Activity>
Begin your copy at the line that holds "Video frames at" and carry it through the final line of the data, writing out each line exactly and omitting pictures.

[Saved data entries]
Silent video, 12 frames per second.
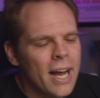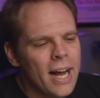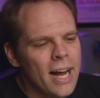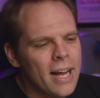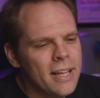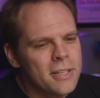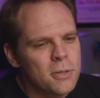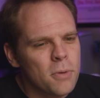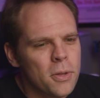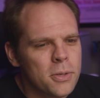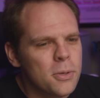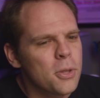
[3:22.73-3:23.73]
It's just
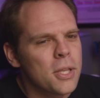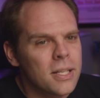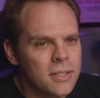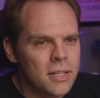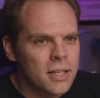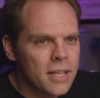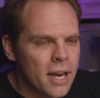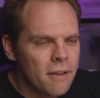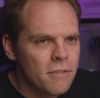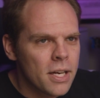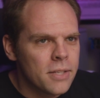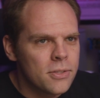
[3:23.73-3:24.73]
one of those little things that kind
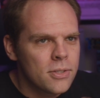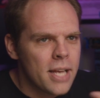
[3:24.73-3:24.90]
of does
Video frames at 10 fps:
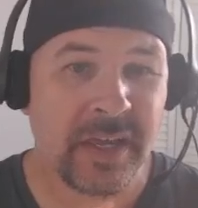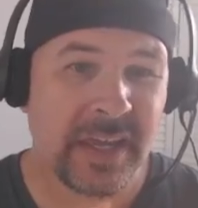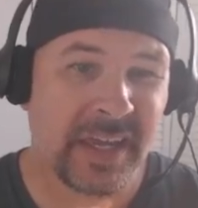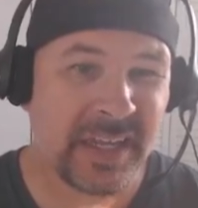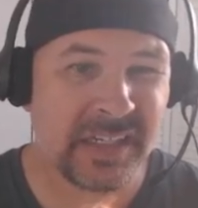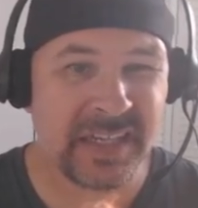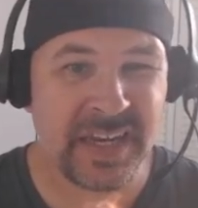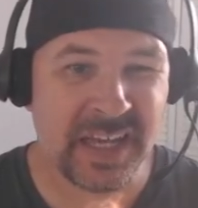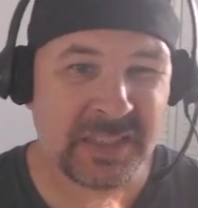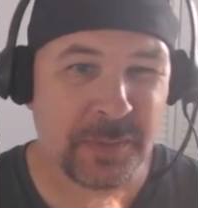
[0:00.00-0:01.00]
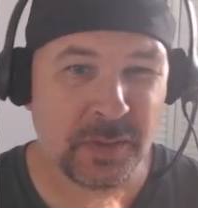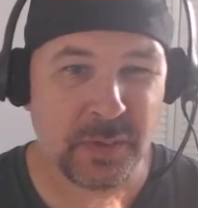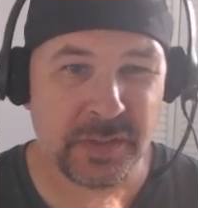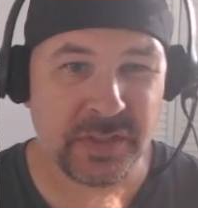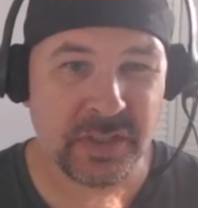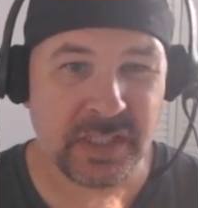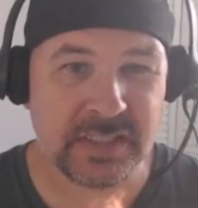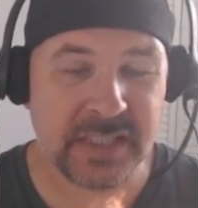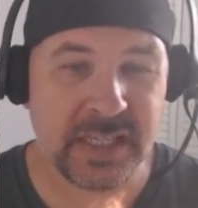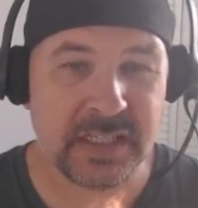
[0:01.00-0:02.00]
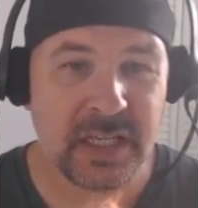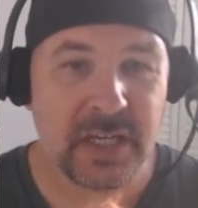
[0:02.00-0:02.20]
and an expo to a certain extent.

Result>
Video frames at 10 fps:
[0:00.00-0:01.00]
[0:01.00-0:02.00]
[0:02.00-0:02.20]
and an expo to a certain extent.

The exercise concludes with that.